In August, it was announced that the rumored one-on-one showdown between Woods and Phil Mickelson was formally on for Thanksgiving weekend. Woods lost the $9 million, winner-take-all match to his longtime rival, though he delivered the highlight of the day by sinking a 22-foot chip shot on the par 3 17th hole.
The golfer's strong play continued into the following year, with a 10th place showing at the WGC-Mexico Championship in February leaving him on the cusp of cracking the Top 10 again.
2019 Masters Win and Presidential Medal of Freedom
On April 14, 2019, Woods completed a final-round 2-under 70 at the Masters for his first major championship in nearly 11 years. It was his fifth win at the Masters and the 15th major title of his career, reviving his chances of reaching the record 18 held by Nicklaus.
On May 6, Woods received the Presidential Medal of Freedom from Donald Trump, who noted the golfer's ability to battle back from adversity and his "relentless will to win, win, win."
"This has been an unbelievable experience," Woods told a gathering of family and supporters. "You've seen the good and the bad, the highs and the lows, and I would not be in this position without your help."
One week later, both Woods and his girlfriend, Erica Herman, were named in a wrongful death lawsuit filed by the parents of a former bartender at The Woods Jupiter restaurant in Florida. According to the lawsuit, the bartender had been served drinks by fellow staffers well past the point of intoxication, leading to a fatal drunk-driving accident in late 2018. Woods was dropped from the lawsuit in June, with Herman also dismissed in September.
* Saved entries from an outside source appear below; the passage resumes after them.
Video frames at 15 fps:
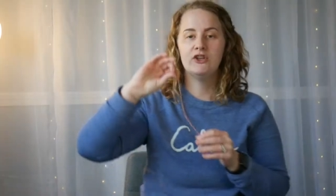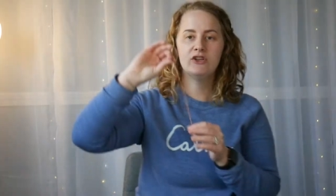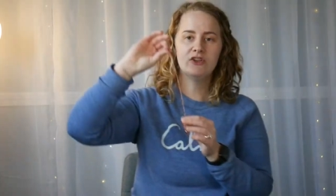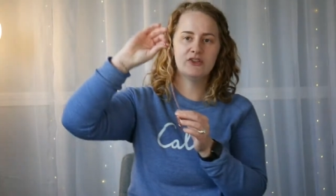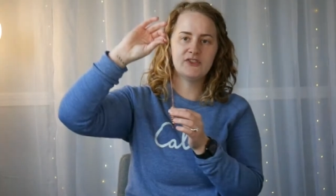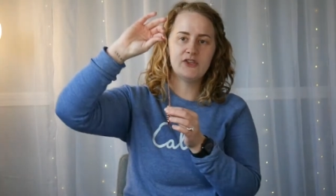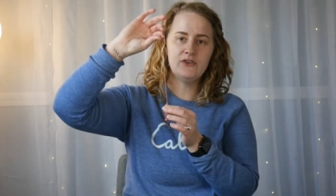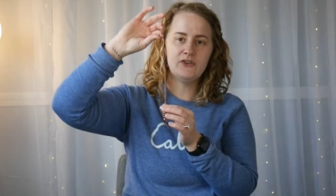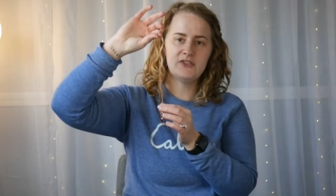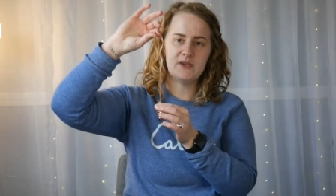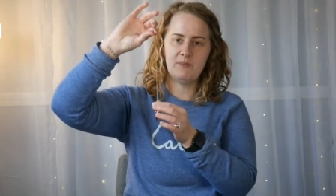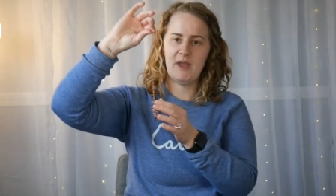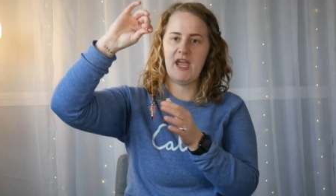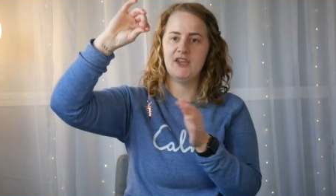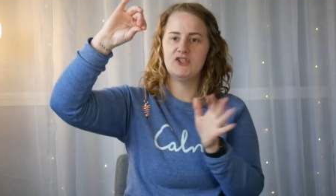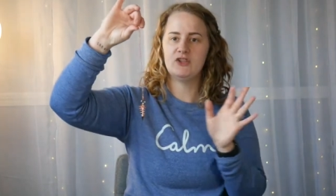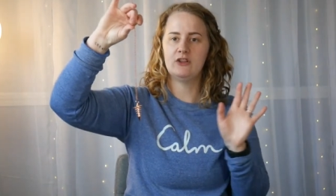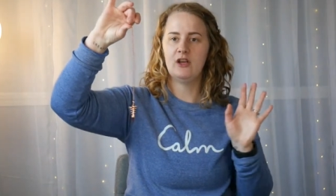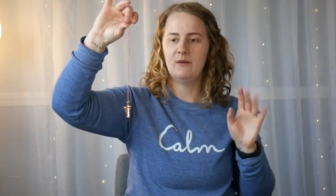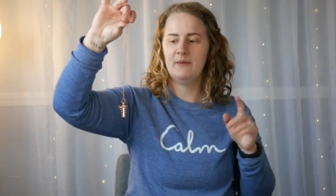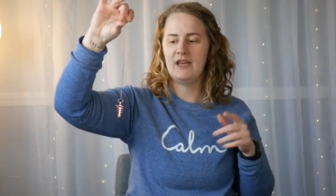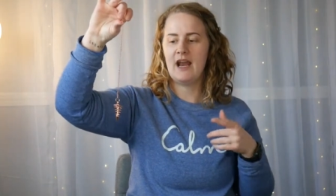can also use a
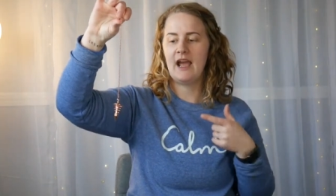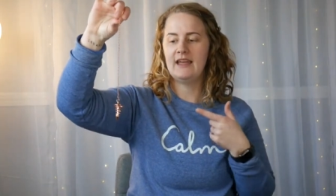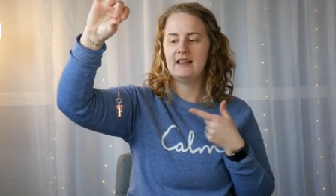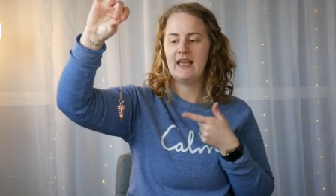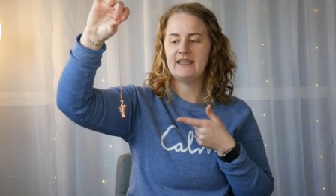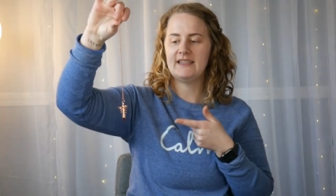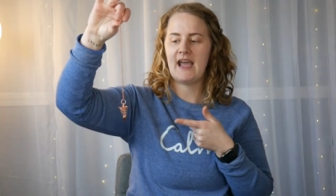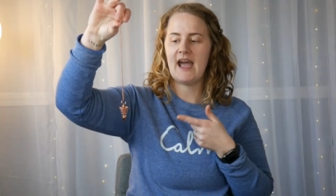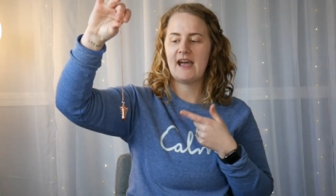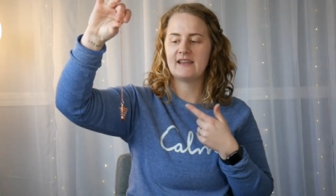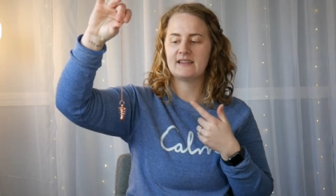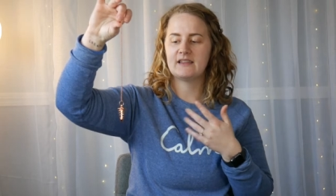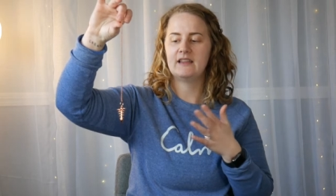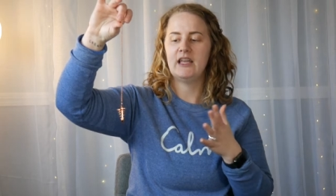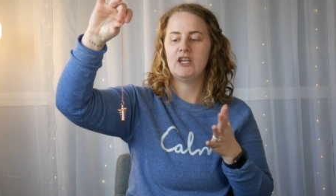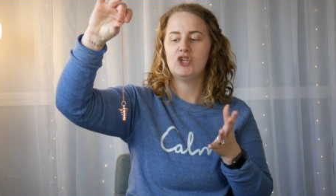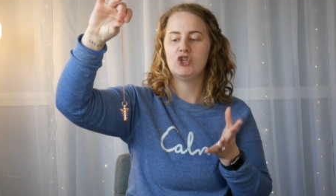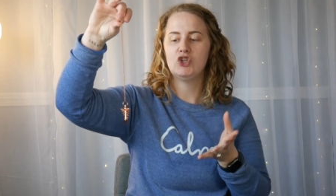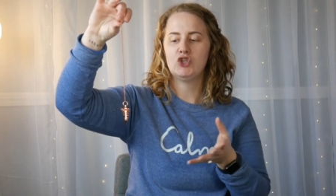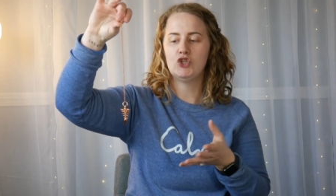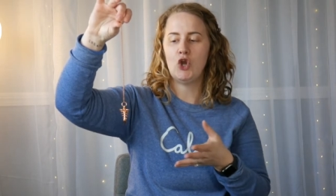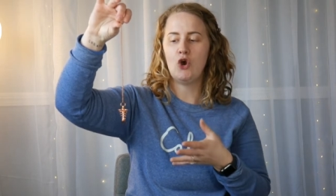pendulum, and I like to ask, like,
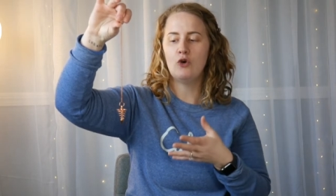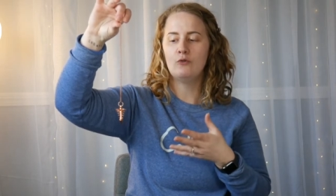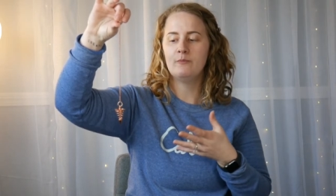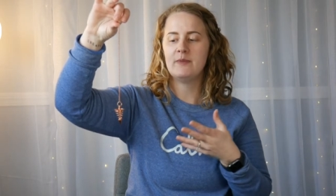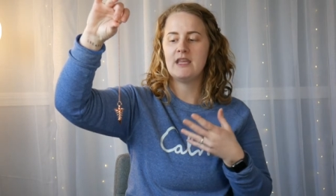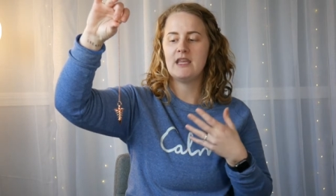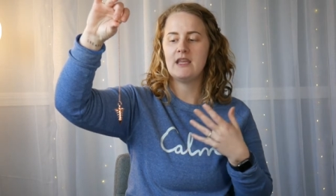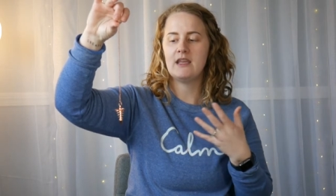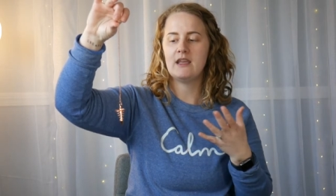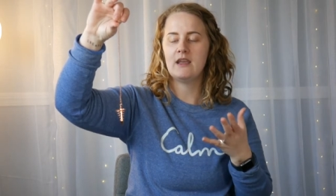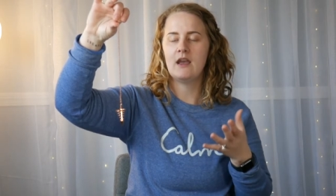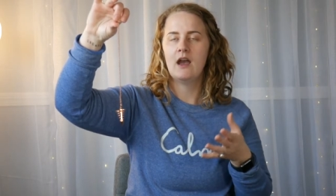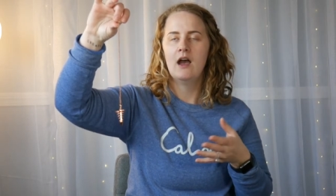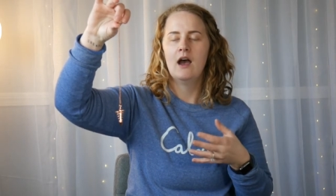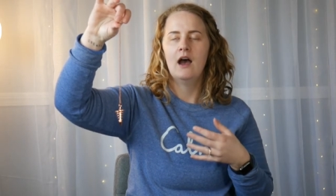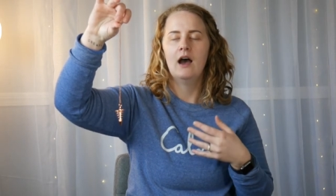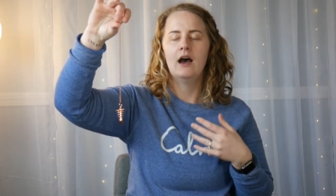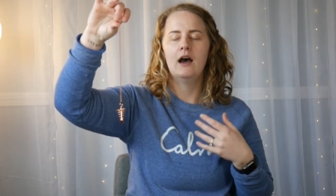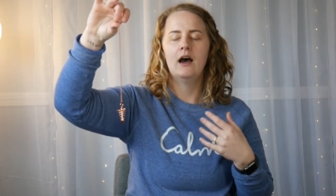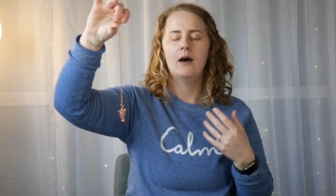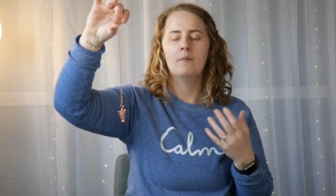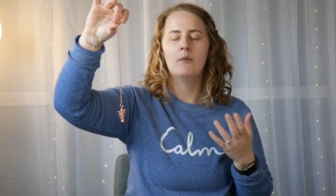show me
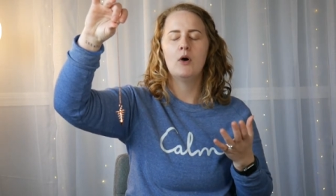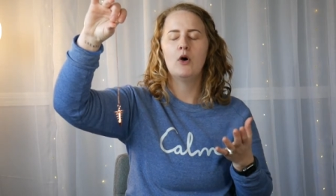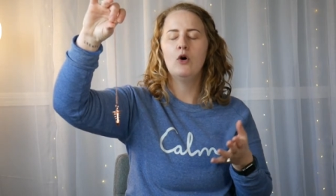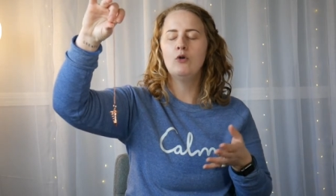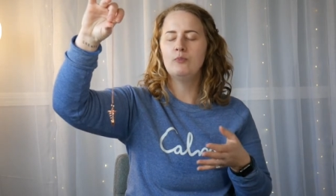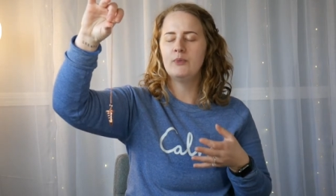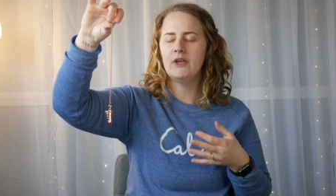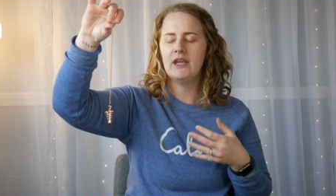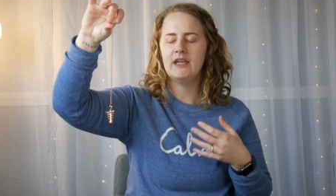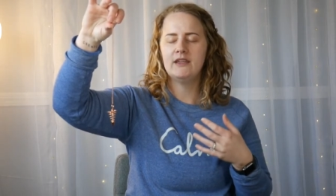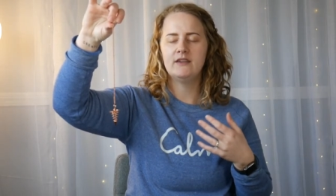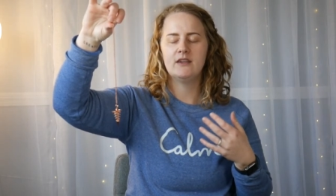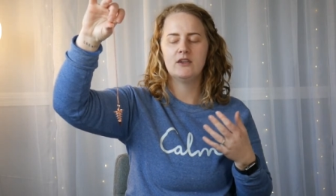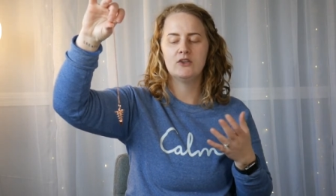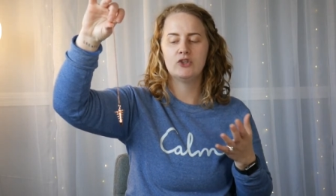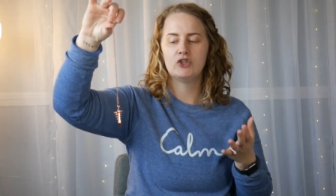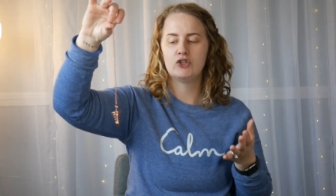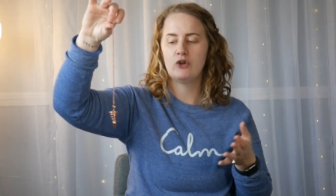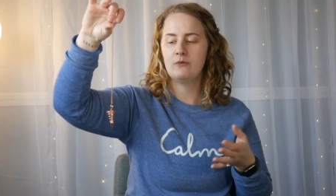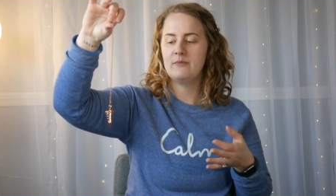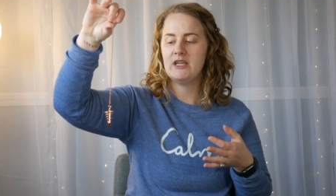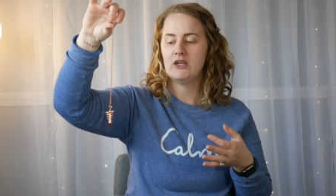open,
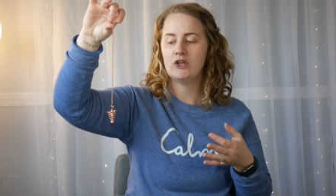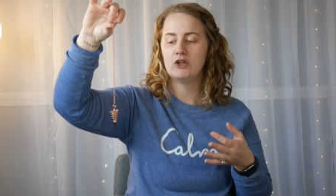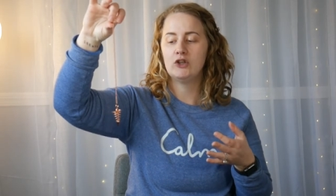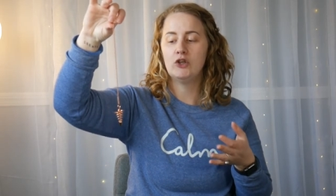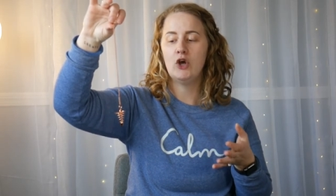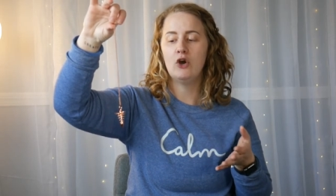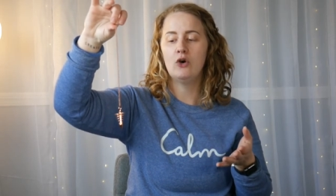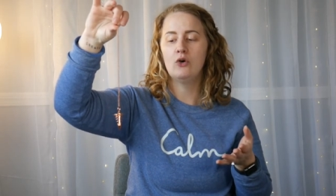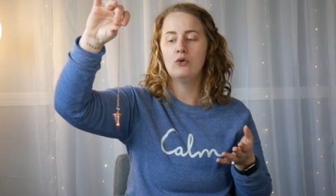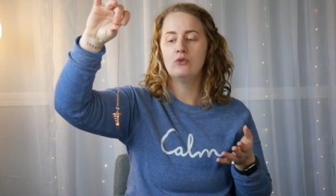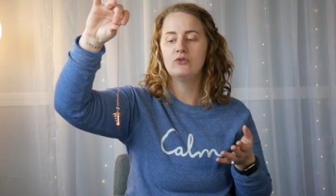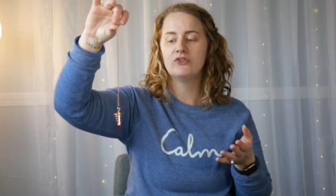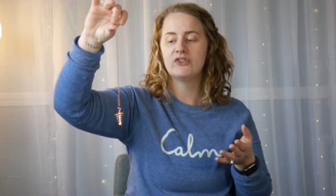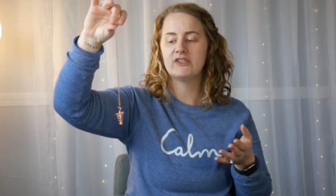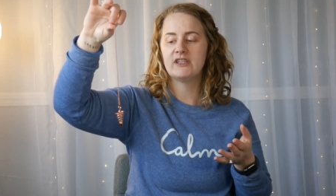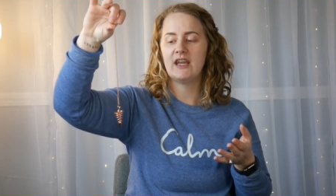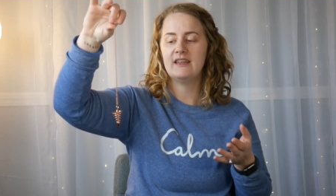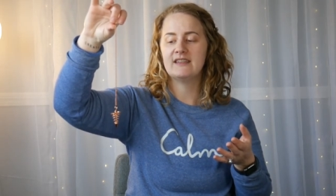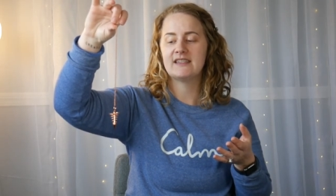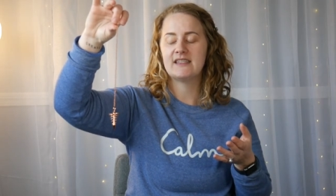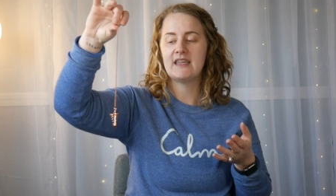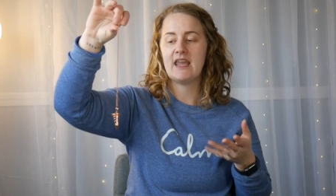show me closed,
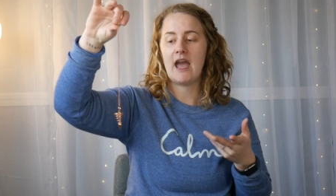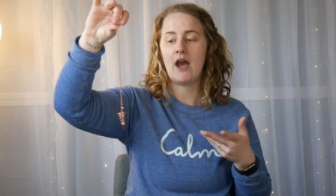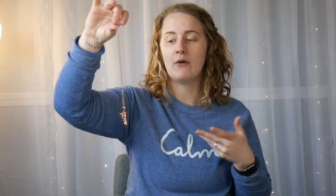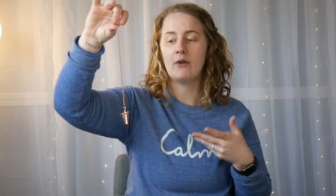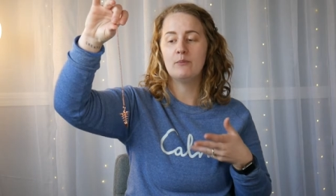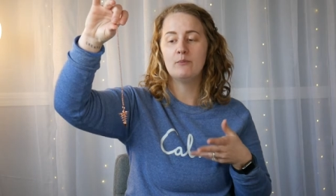and see how it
Tying Snead with Win No. 82
After undergoing another knee operation in August 2019, Woods returned to the course in October with an impressive first-round 64 at the inaugural Zozo Championship in Chiba, Japan. He matched that effort the following day, showing vintage form as he gave the competition few opportunities to catch up, and roared away to a three-stroke win over Hideki Matsuyama for his 82nd career PGA title, tying the 54-year-old record held by Snead.
His back problems flaring up again, Woods took advantage of the coronavirus-related PGA Tour shutdown to have back surgery in April 2020. His body responded well enough to beat Mickelson in their "Champions for Charity" rematch the following month, with NFL legends Peyton Manning and Tom Brady in tow to add some levity with their errant shots and good-natured banter.